A: CREW, or Women in Commercial Real Estate, is an organization where members support each other, build relationships, grow business networks, and develop leadership skills. Being a part of CREW has greatly benefitted my career. I’ve worked on many committees, served on the board in various positions, and in 2021, I had the honor of serving as President of CREW East Bay.

Q: What advice would you give young women interested in becoming a broker? 

A: You need to be disciplined, self-motivated, and financially prepared, as it may take two to three years to find success. Enlist mentors, act with integrity, prioritize your clients’ needs, and ask a lot of questions. It’s important to understand the economics of the industry and anticipate future trends. Despite being a challenging field — women make up only 10-15% of people in the industry — remember that you are the master of your own destiny.

Q: How has the business changed over the years? 

A: The industry is strongly associated with the economy, technology, and future trends, so it is constantly evolving. For example, the average life span of a restaurant has shortened from 15-20 years to just 5-8 years. Retailers come and go, space requirements have downsized, and rents have risen due to increasing land costs, low supplies, and higher construction costs.

Q: What have been some major milestones in your career?

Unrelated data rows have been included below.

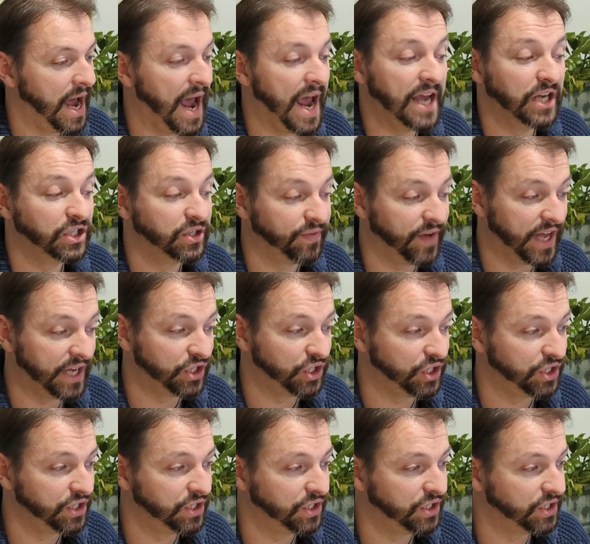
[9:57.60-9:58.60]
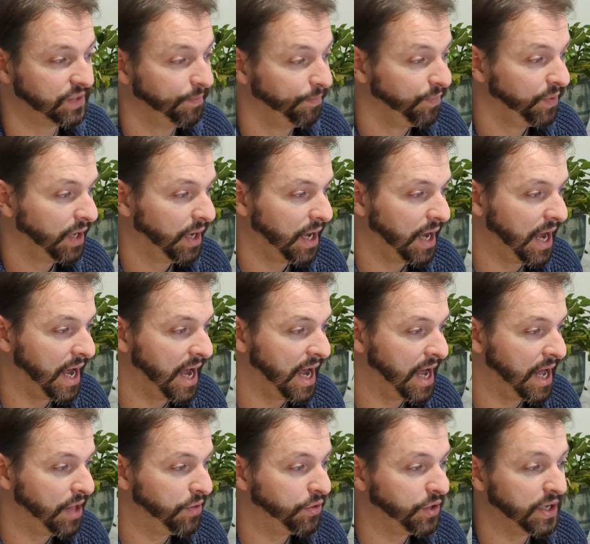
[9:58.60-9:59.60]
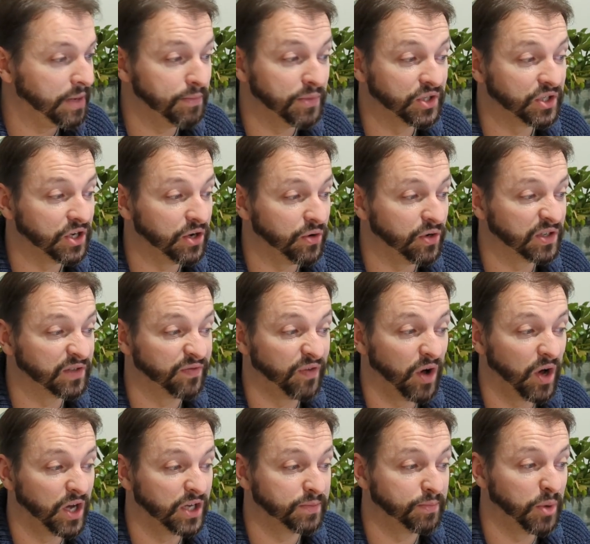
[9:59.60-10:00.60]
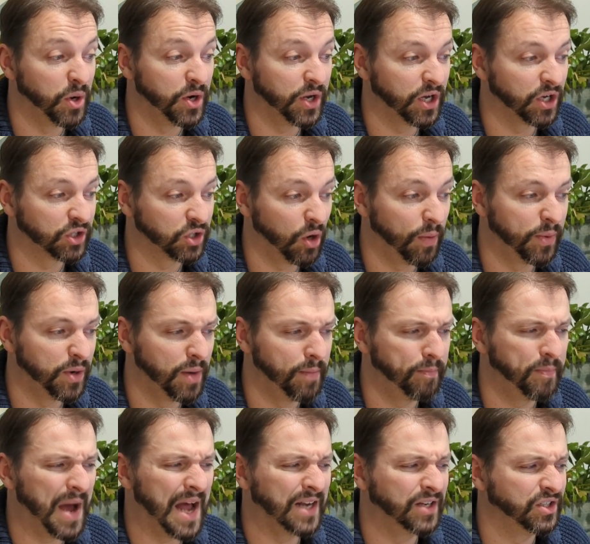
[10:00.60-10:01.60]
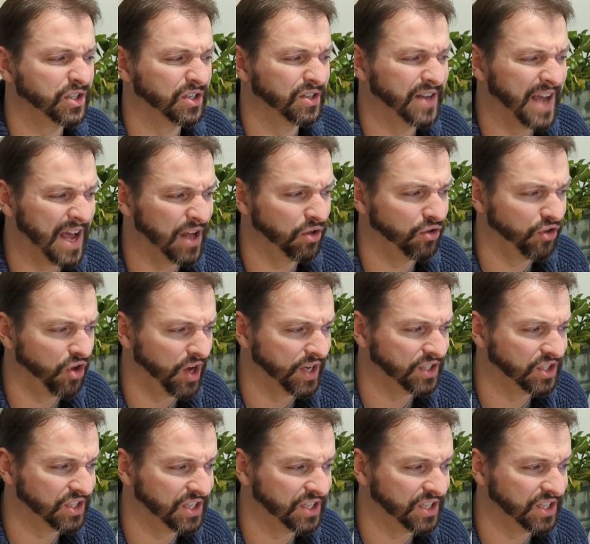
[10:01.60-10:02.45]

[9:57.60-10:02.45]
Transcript: Age of Ashes. The mysterious fires burning atop an abandoned Hell Knight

 A: One of the most rewarding aspects of this business are the challenges. Every transaction is unique and offers a learning experience. Retail is particularly rewarding, because it's visual. I can see the results of my labor every time I drive by a location where I've closed a deal. I live by the mantra, "My client’s success is my success." I'm proud to represent Fortune 500 companies in their expansion efforts, along with the ground-up development of numerous restaurants and retail businesses, and sale of various properties.